Separately we’ve been removing content with claims and conspiracy theories that have been debunked by the WHO or other credible health experts and could cause harm to people who believe them. We’re focusing on claims about false cures or prevention methods, false information intended to discourage treatment or others where, if someone relies on the information, it makes them more likely to get sick or not get treatment.

We also continue to work with our fact-checking partners around the world to review claims about the coronavirus. When our third-party fact-checkers rate content as false we push it down to the bottom of people’s News Feeds so it’s seen by fewer people and far less likely to be shared widely, and we put a grey warning screen over it linking to the fact checker’s report which debunks the myth. If a group repeatedly shares false news, we may reduce that group’s distribution by showing that group’s content lower in the News Feed and also stop suggesting that people join the group.

Social media displays all facets of our lives and societies - both the good and the bad. It has such power to bring people together, but I know there is also a less positive side to the ways a small number of people use our platforms. Our priority is always to minimise any harm and bring the good to the fore: safety is critically important to us.

 

The future and the new normal

I hope that within the coming year for many parts of the world, normality will be able to resume to some degree. However the experience of the pandemic will have lasting impact on many companies as well as the society as a whole. It certainly already had an impact on Facebook.

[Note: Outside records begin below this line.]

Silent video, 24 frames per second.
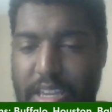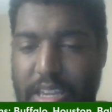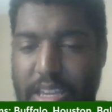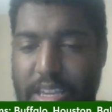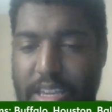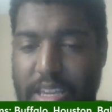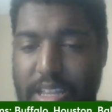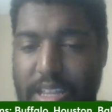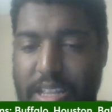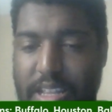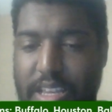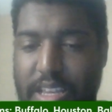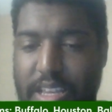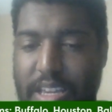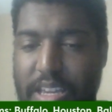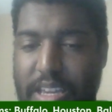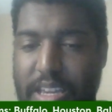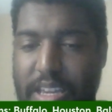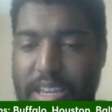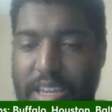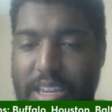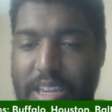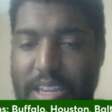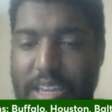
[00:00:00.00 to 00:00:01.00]
in
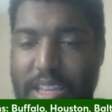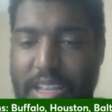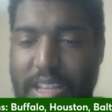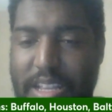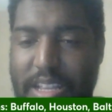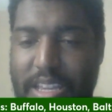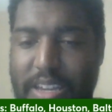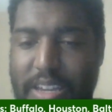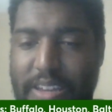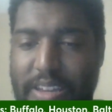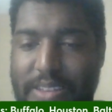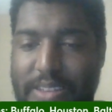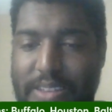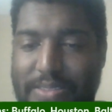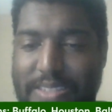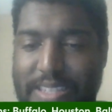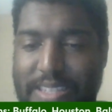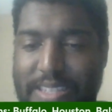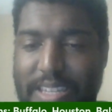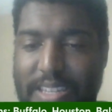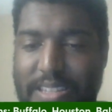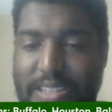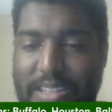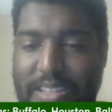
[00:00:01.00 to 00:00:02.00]
the
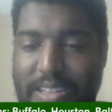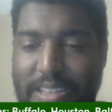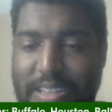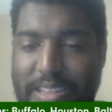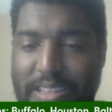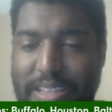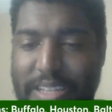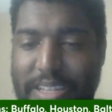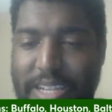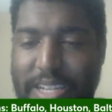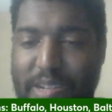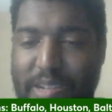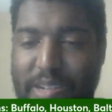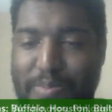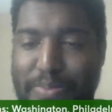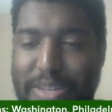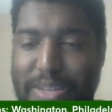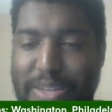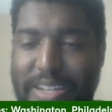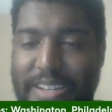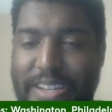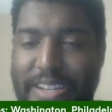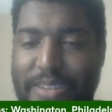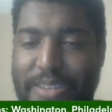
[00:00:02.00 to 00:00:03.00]
NFC is a little
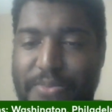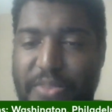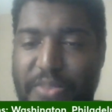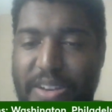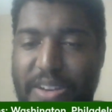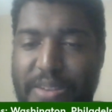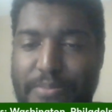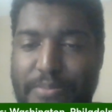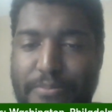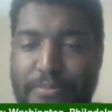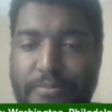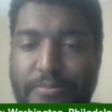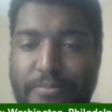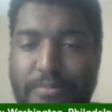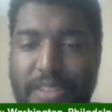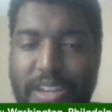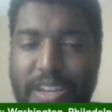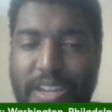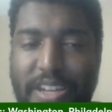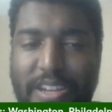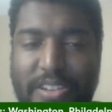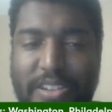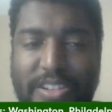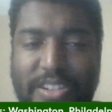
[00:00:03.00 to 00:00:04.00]
bit different
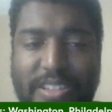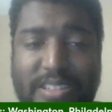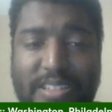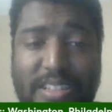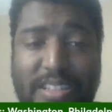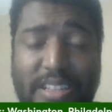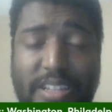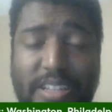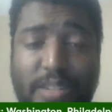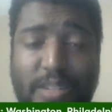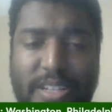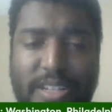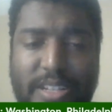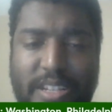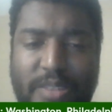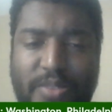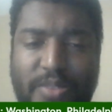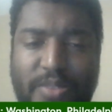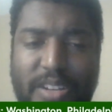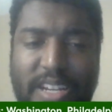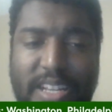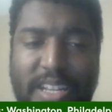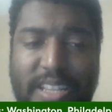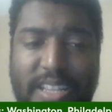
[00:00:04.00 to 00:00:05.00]
you know, just a little bit
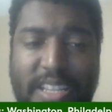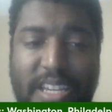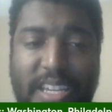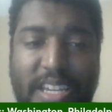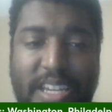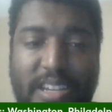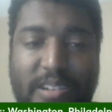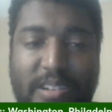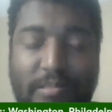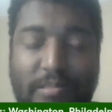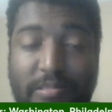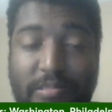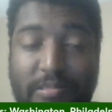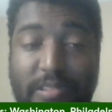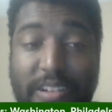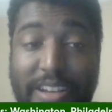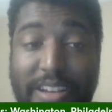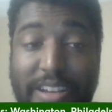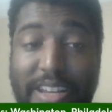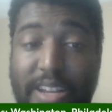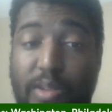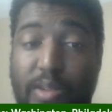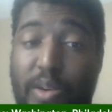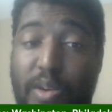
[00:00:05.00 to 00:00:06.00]
different. I think we're
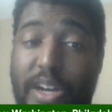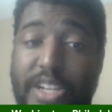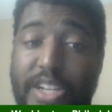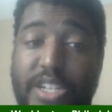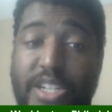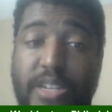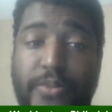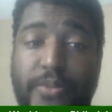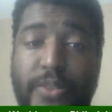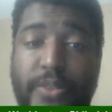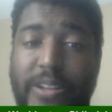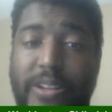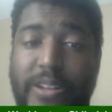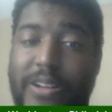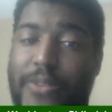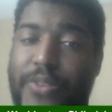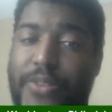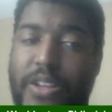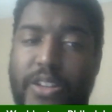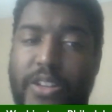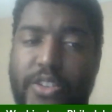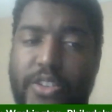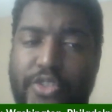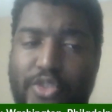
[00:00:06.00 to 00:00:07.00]
getting Washington,
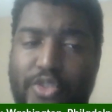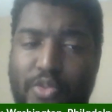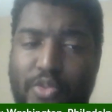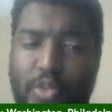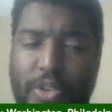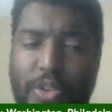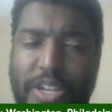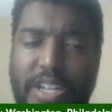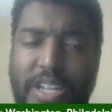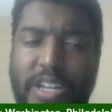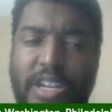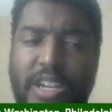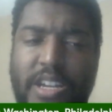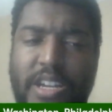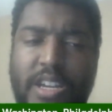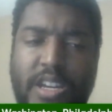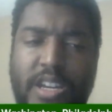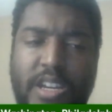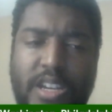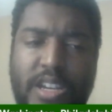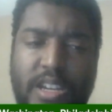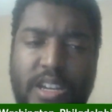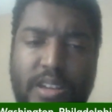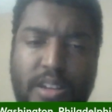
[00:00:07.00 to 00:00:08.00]
Philadelphia, Detroit,
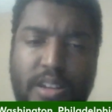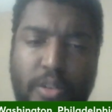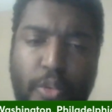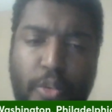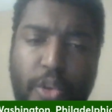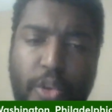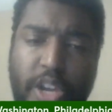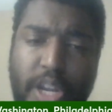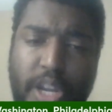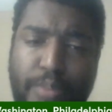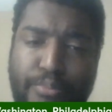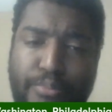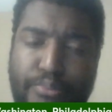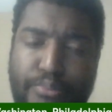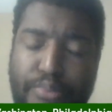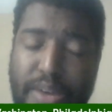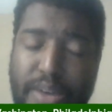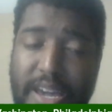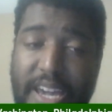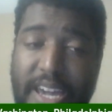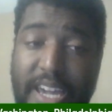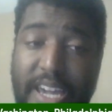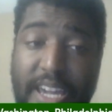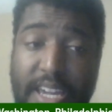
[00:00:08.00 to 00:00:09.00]
Green
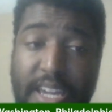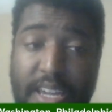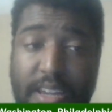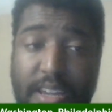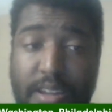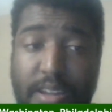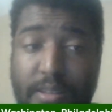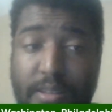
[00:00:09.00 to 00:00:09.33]
Bay.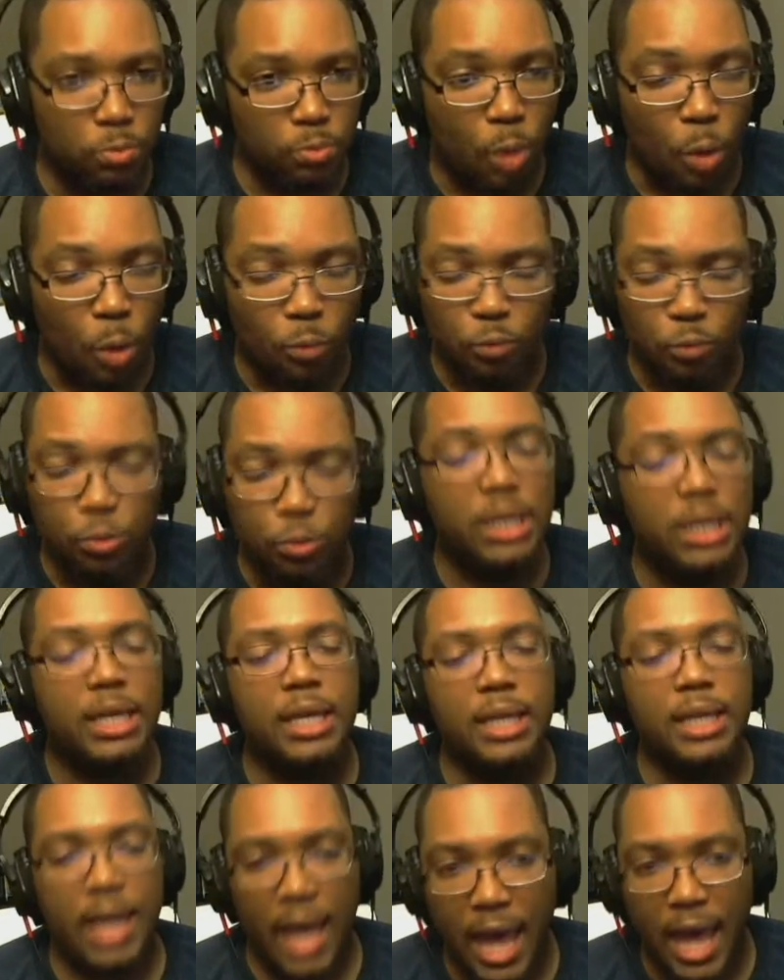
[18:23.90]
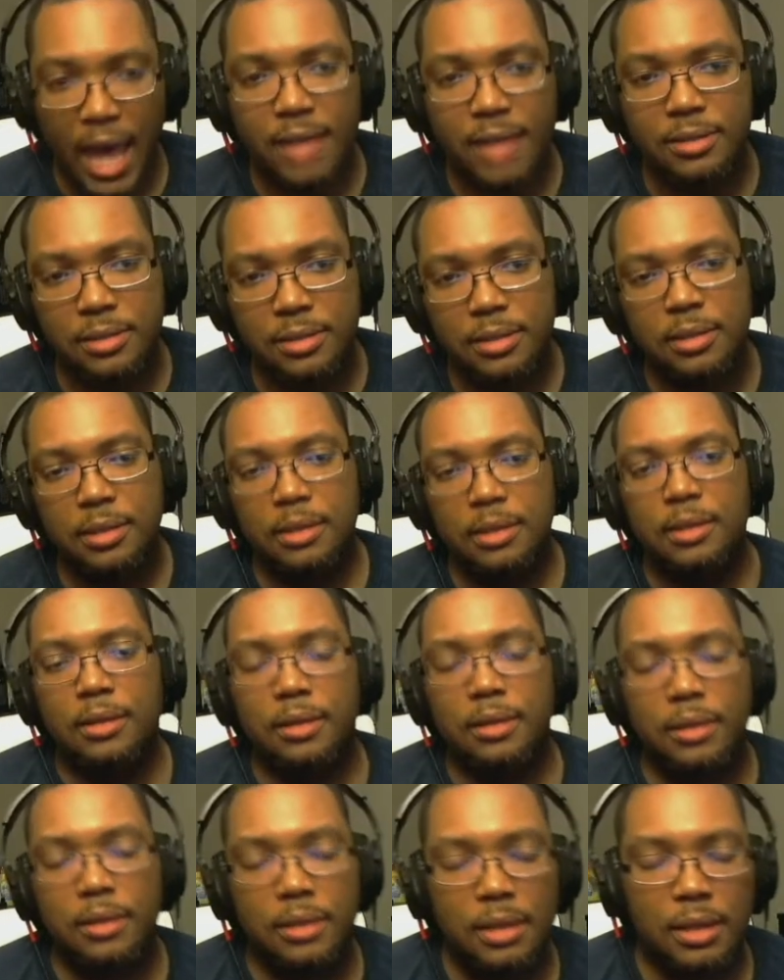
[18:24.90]
really enhanced
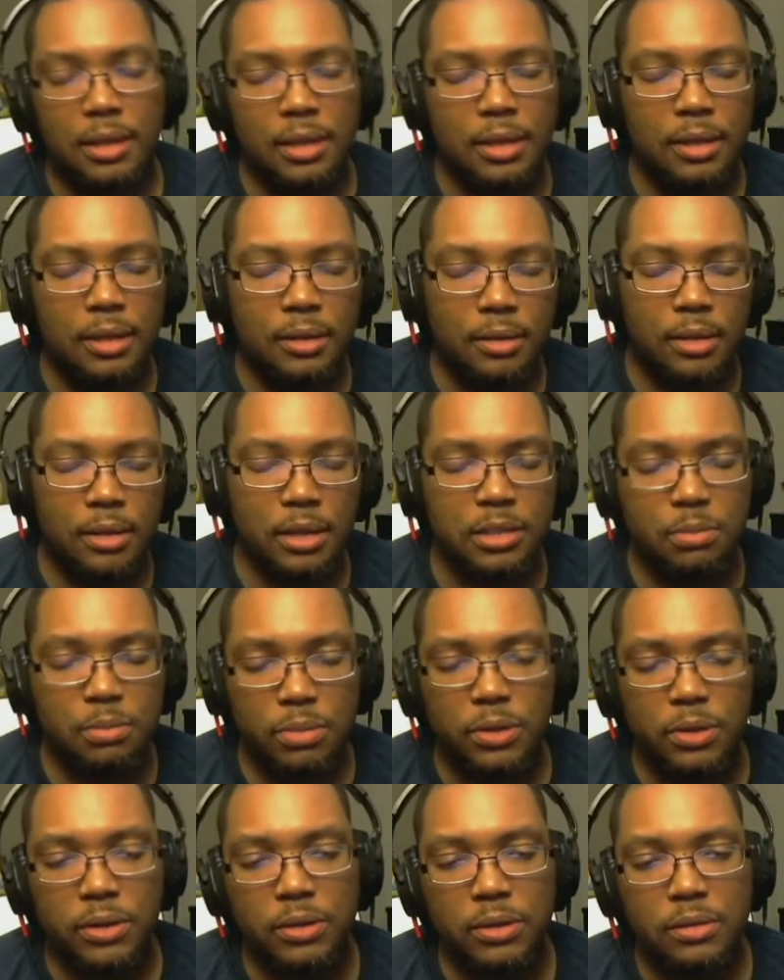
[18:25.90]
the experience.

The change in approach to remote work is a wider cultural shift however. Although some companies either are already or will soon be able to return to the office but the reality is that you can’t put the genie back in the bottle - employees and organisations will come to value the benefits of remote working and we expect that forward thinking companies will start to hire remote talent thus democratising access to opportunities.

With this increasingly remote workforce companies will be more virtual than ever before - encouraged by improvements in video and AI. We’ll get used to working colleagues we’ve never met in person. Technologies that enable true social presence and serendipitous collaboration will grow in importance - helping us to feel close when we’re apart. Virtual reality technology will likely have a critical role to play in enabling this closeness, while providing new avenues for maintaining productivity, from training and onboarding remote staff, to design. This might seem like quite a distant vision for many businesses and there are still lots of open questions that we will have to figure out over the coming years. However there are also many simple solutions to move the process of inevitable digital transformation forward in every organization. Failing to adapt to this changing reality is a mistake.